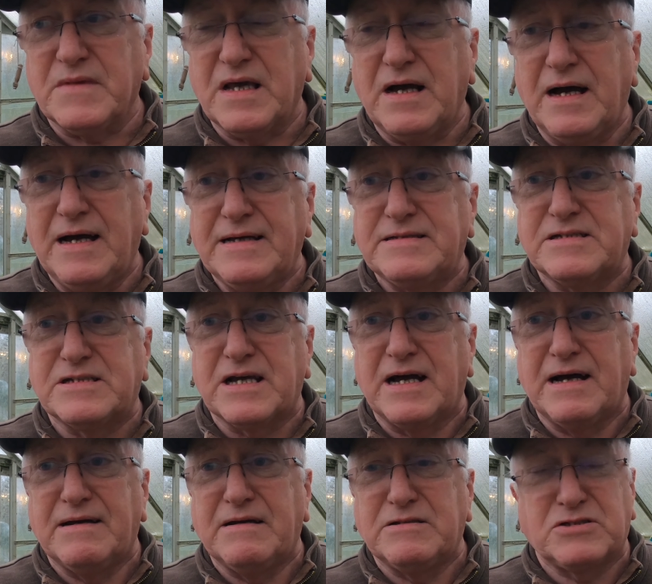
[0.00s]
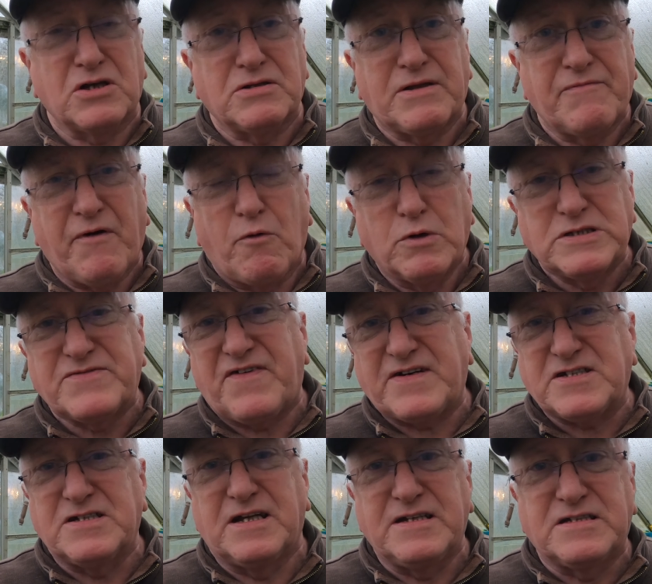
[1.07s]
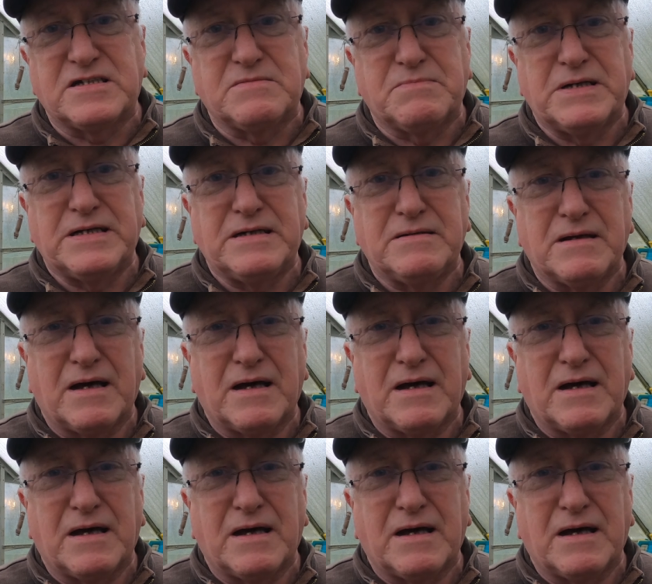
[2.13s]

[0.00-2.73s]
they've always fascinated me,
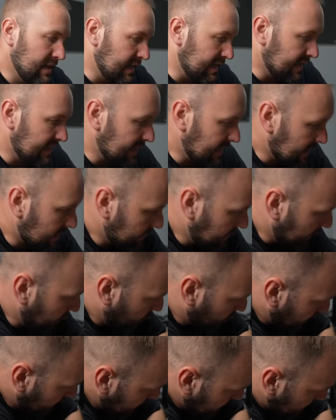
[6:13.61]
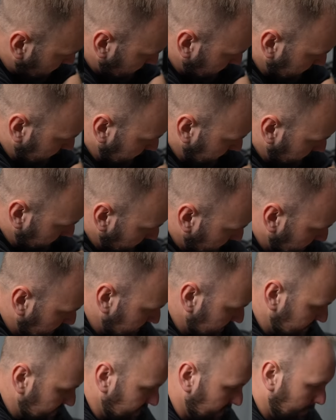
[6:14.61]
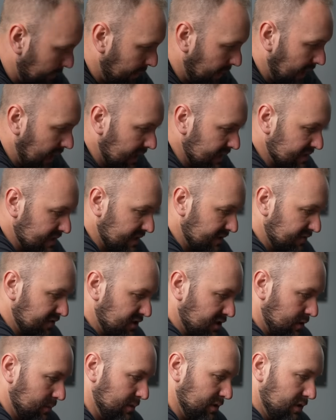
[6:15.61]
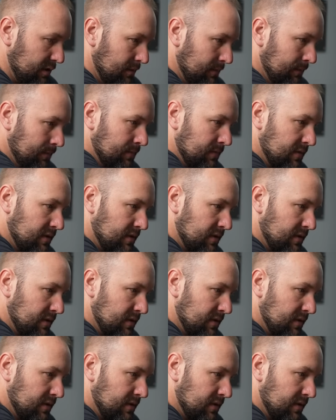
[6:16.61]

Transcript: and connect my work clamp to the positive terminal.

TASK PROMPT:
Give back the material above exactly, but without its images.

TASK RESPONSE:
[0.00s]
[1.07s]
[2.13s]

[0.00-2.73s]
they've always fascinated me,
[6:13.61]
[6:14.61]
[6:15.61]
[6:16.61]

Transcript: and connect my work clamp to the positive terminal.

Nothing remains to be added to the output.